[Collected data]

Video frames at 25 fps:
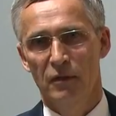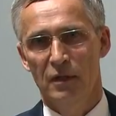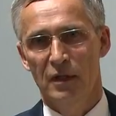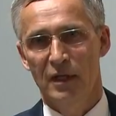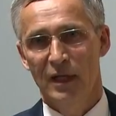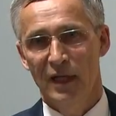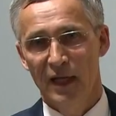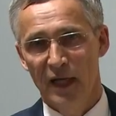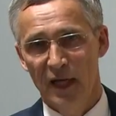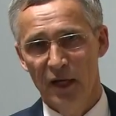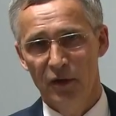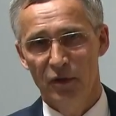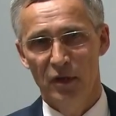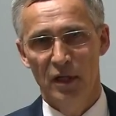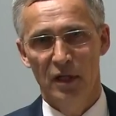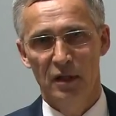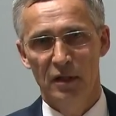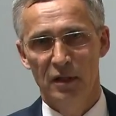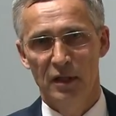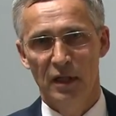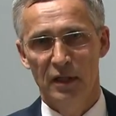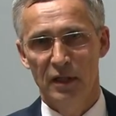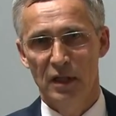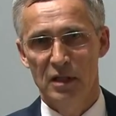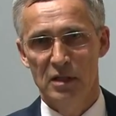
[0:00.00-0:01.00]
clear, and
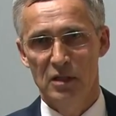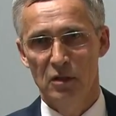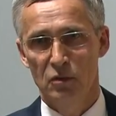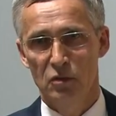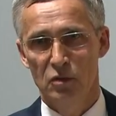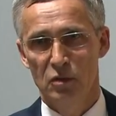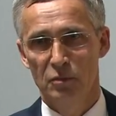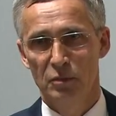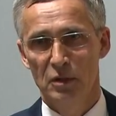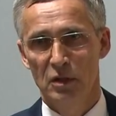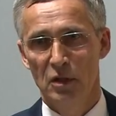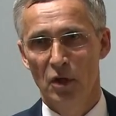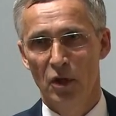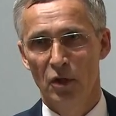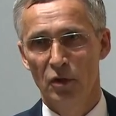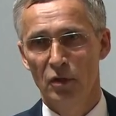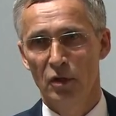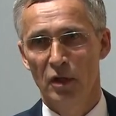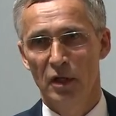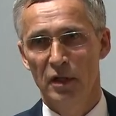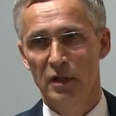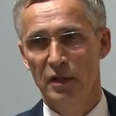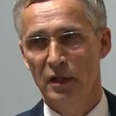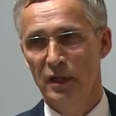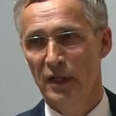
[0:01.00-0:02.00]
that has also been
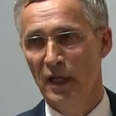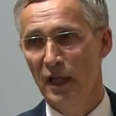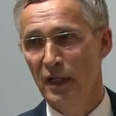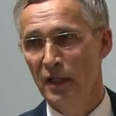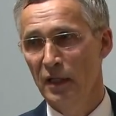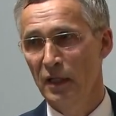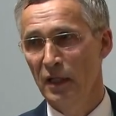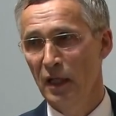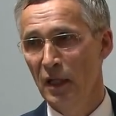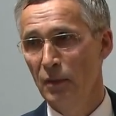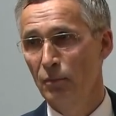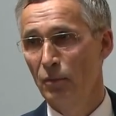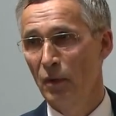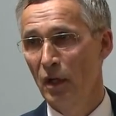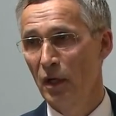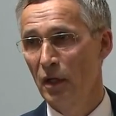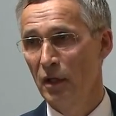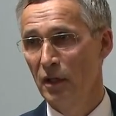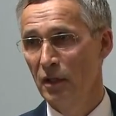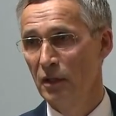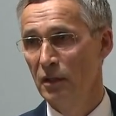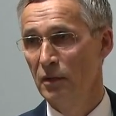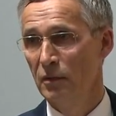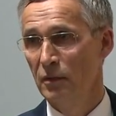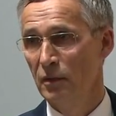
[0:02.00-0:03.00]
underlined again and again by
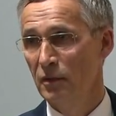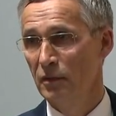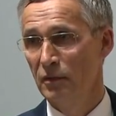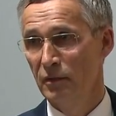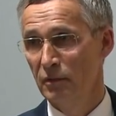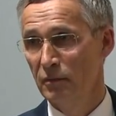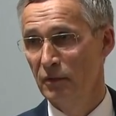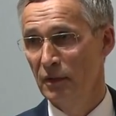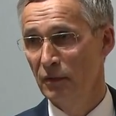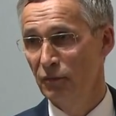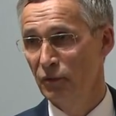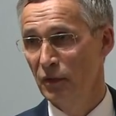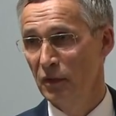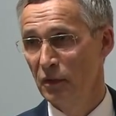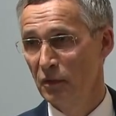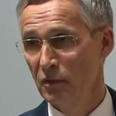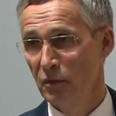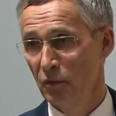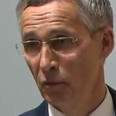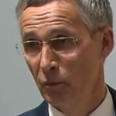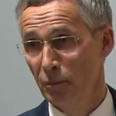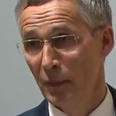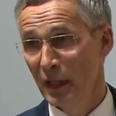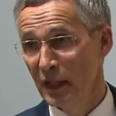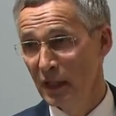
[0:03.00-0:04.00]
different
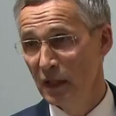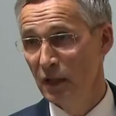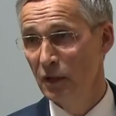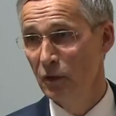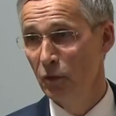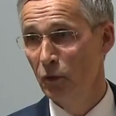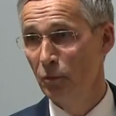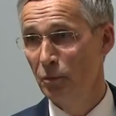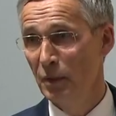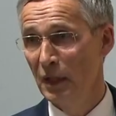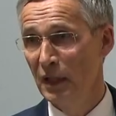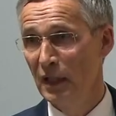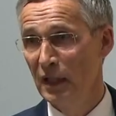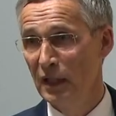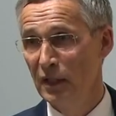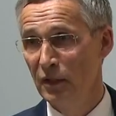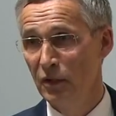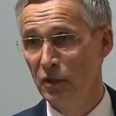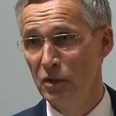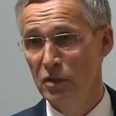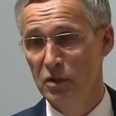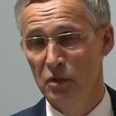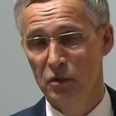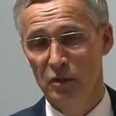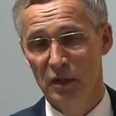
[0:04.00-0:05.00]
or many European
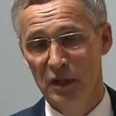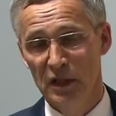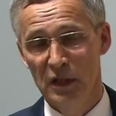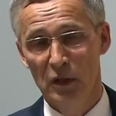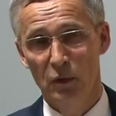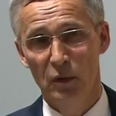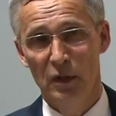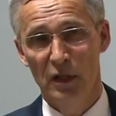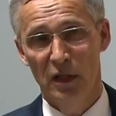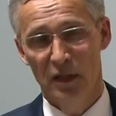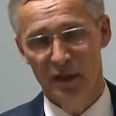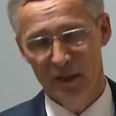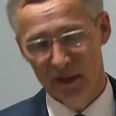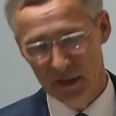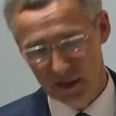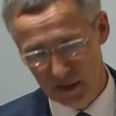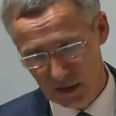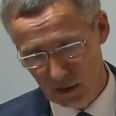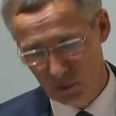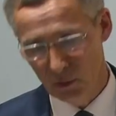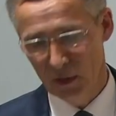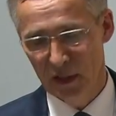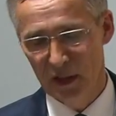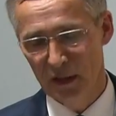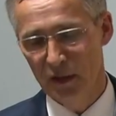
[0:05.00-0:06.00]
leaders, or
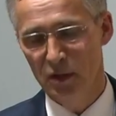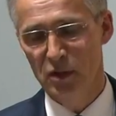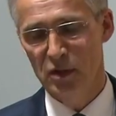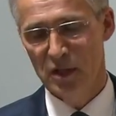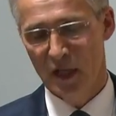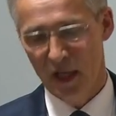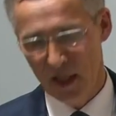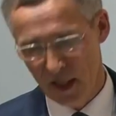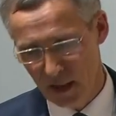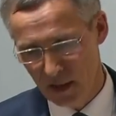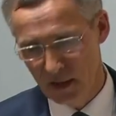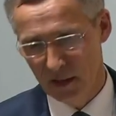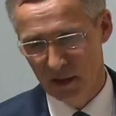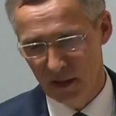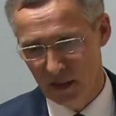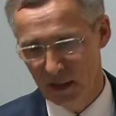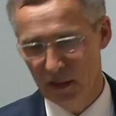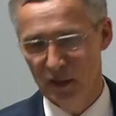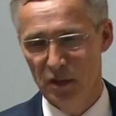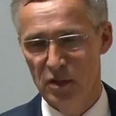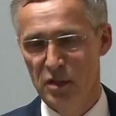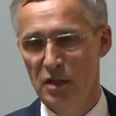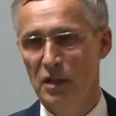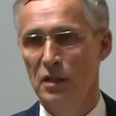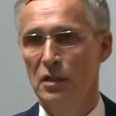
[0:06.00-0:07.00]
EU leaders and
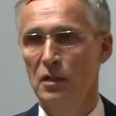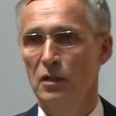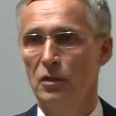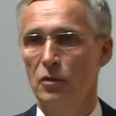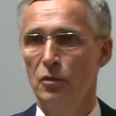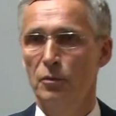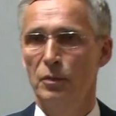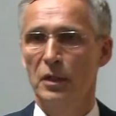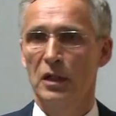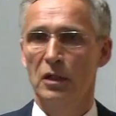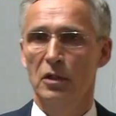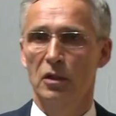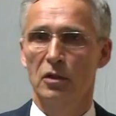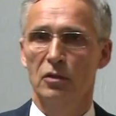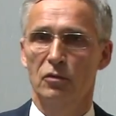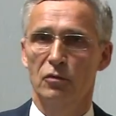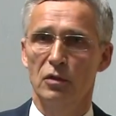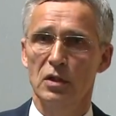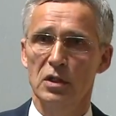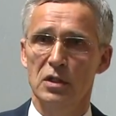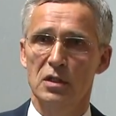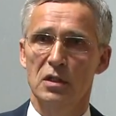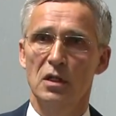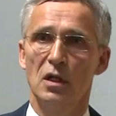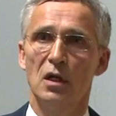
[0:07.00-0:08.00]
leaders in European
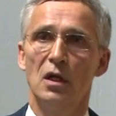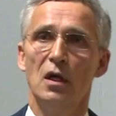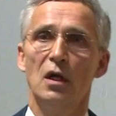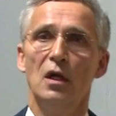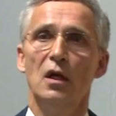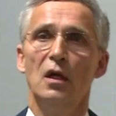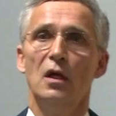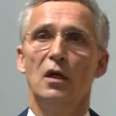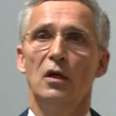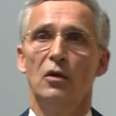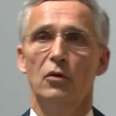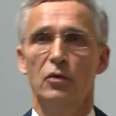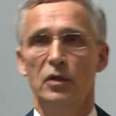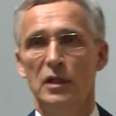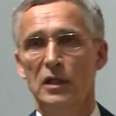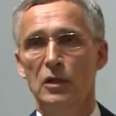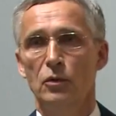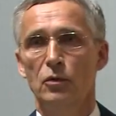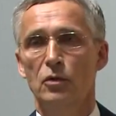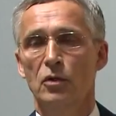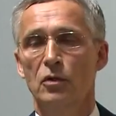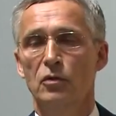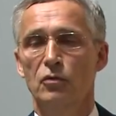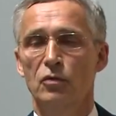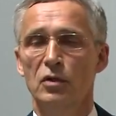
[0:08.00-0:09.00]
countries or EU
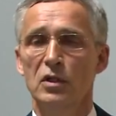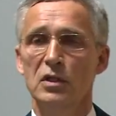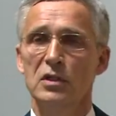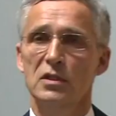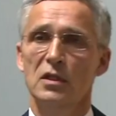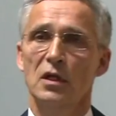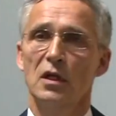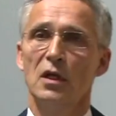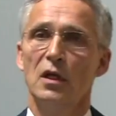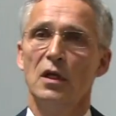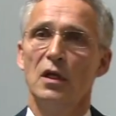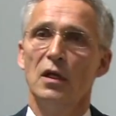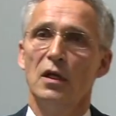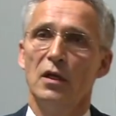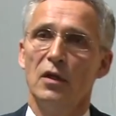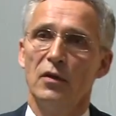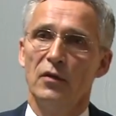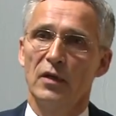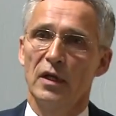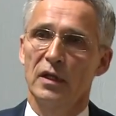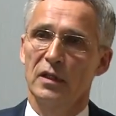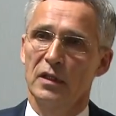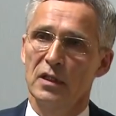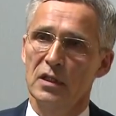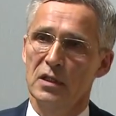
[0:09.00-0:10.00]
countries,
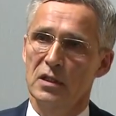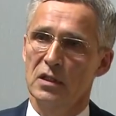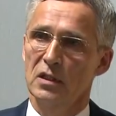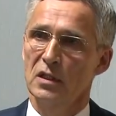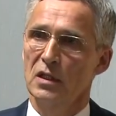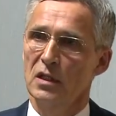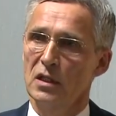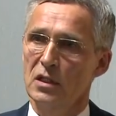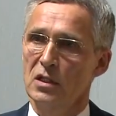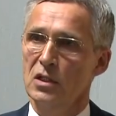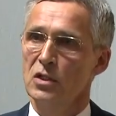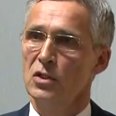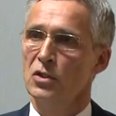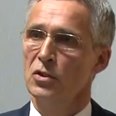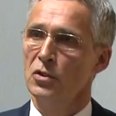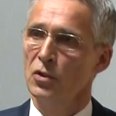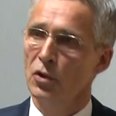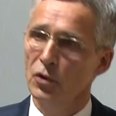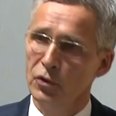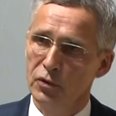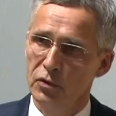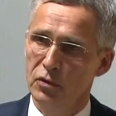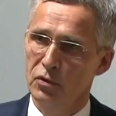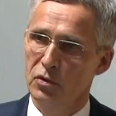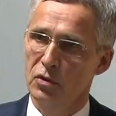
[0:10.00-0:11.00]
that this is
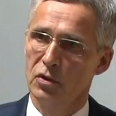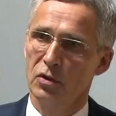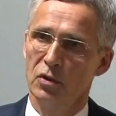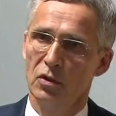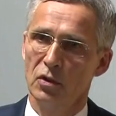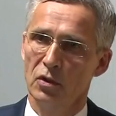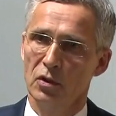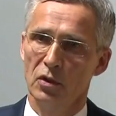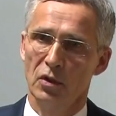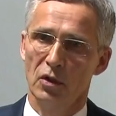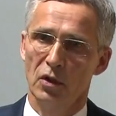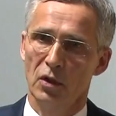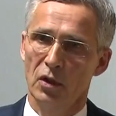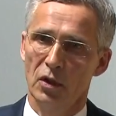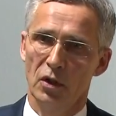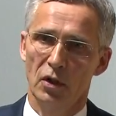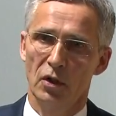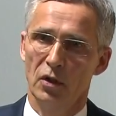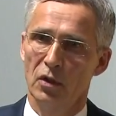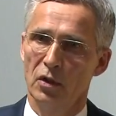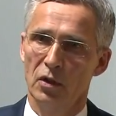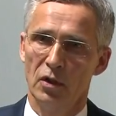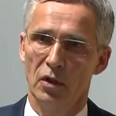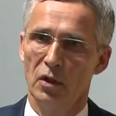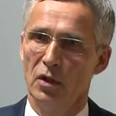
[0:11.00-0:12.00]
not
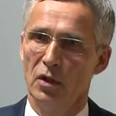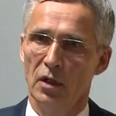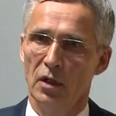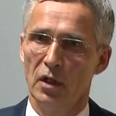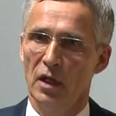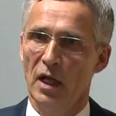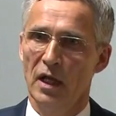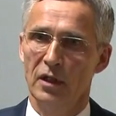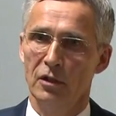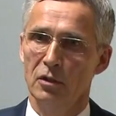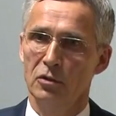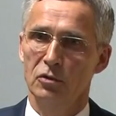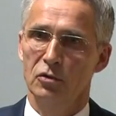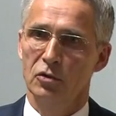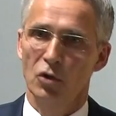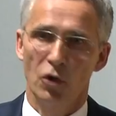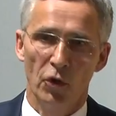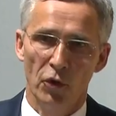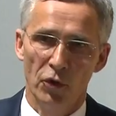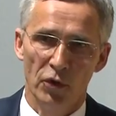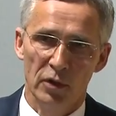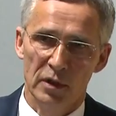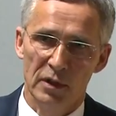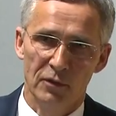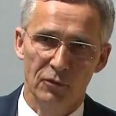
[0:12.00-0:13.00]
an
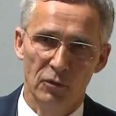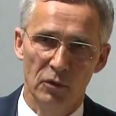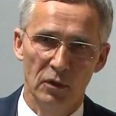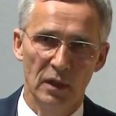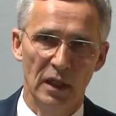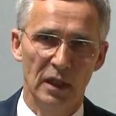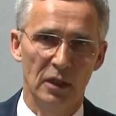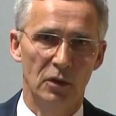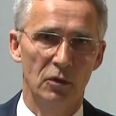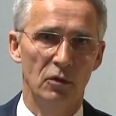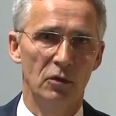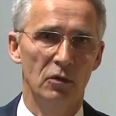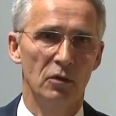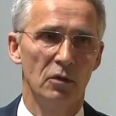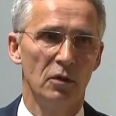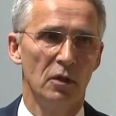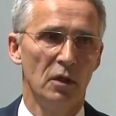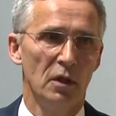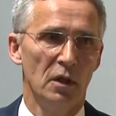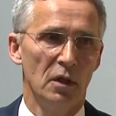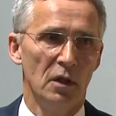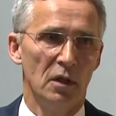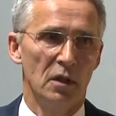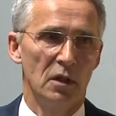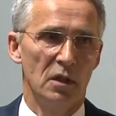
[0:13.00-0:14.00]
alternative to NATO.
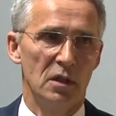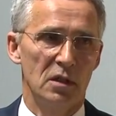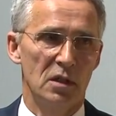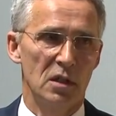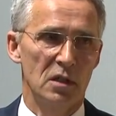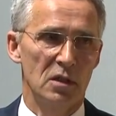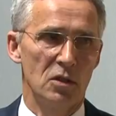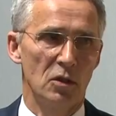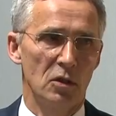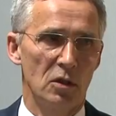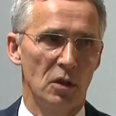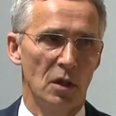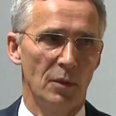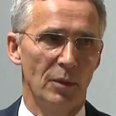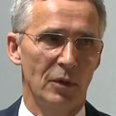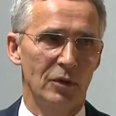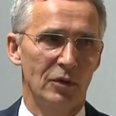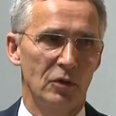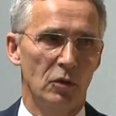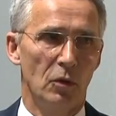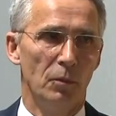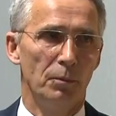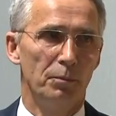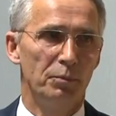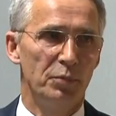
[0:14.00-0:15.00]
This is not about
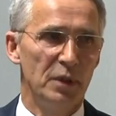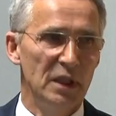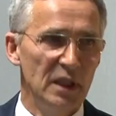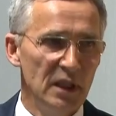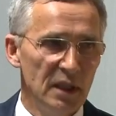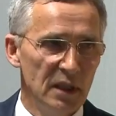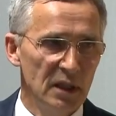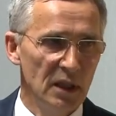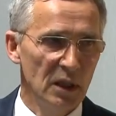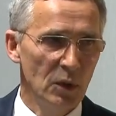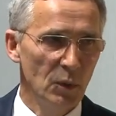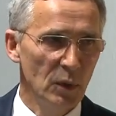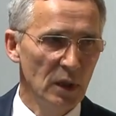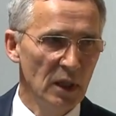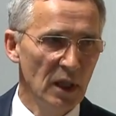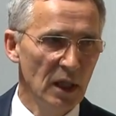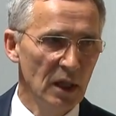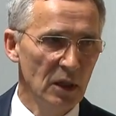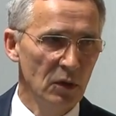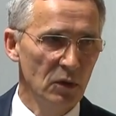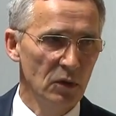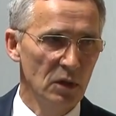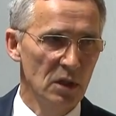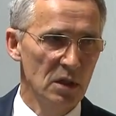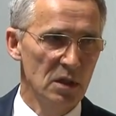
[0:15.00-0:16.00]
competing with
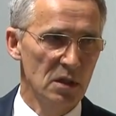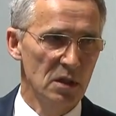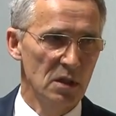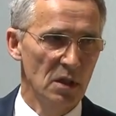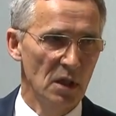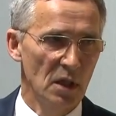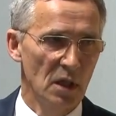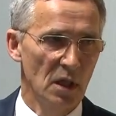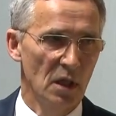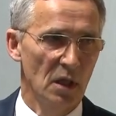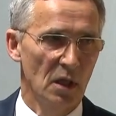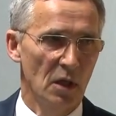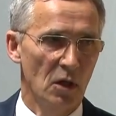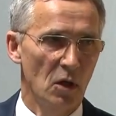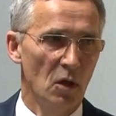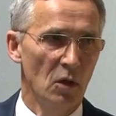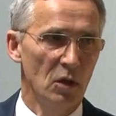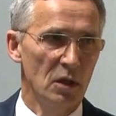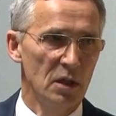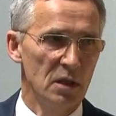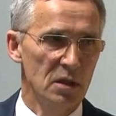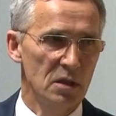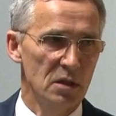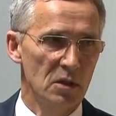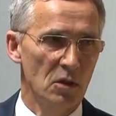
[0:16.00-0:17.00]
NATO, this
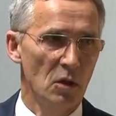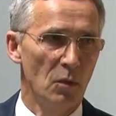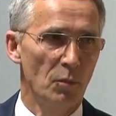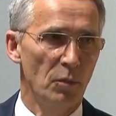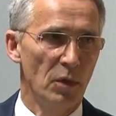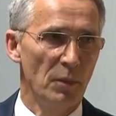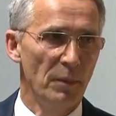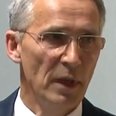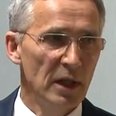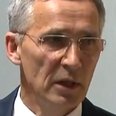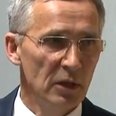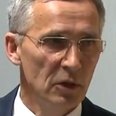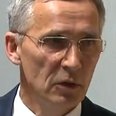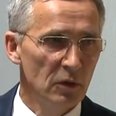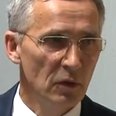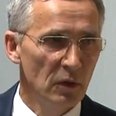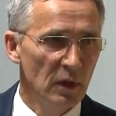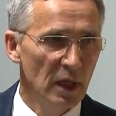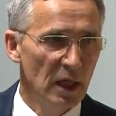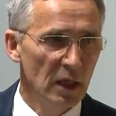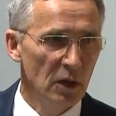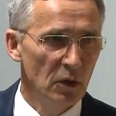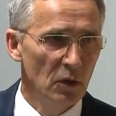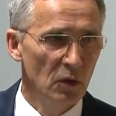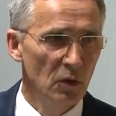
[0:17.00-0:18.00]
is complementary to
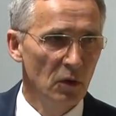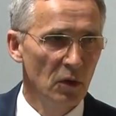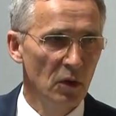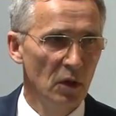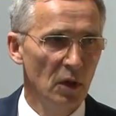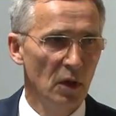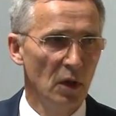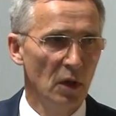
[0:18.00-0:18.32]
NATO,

» **Task directions**
Repeat all of the data above word for word, minus the pictures.

» **Written solution**
Video frames at 25 fps:
[0:00.00-0:01.00]
clear, and
[0:01.00-0:02.00]
that has also been
[0:02.00-0:03.00]
underlined again and again by
[0:03.00-0:04.00]
different
[0:04.00-0:05.00]
or many European
[0:05.00-0:06.00]
leaders, or
[0:06.00-0:07.00]
EU leaders and
[0:07.00-0:08.00]
leaders in European
[0:08.00-0:09.00]
countries or EU
[0:09.00-0:10.00]
countries,
[0:10.00-0:11.00]
that this is
[0:11.00-0:12.00]
not
[0:12.00-0:13.00]
an
[0:13.00-0:14.00]
alternative to NATO.
[0:14.00-0:15.00]
This is not about
[0:15.00-0:16.00]
competing with
[0:16.00-0:17.00]
NATO, this
[0:17.00-0:18.00]
is complementary to
[0:18.00-0:18.32]
NATO,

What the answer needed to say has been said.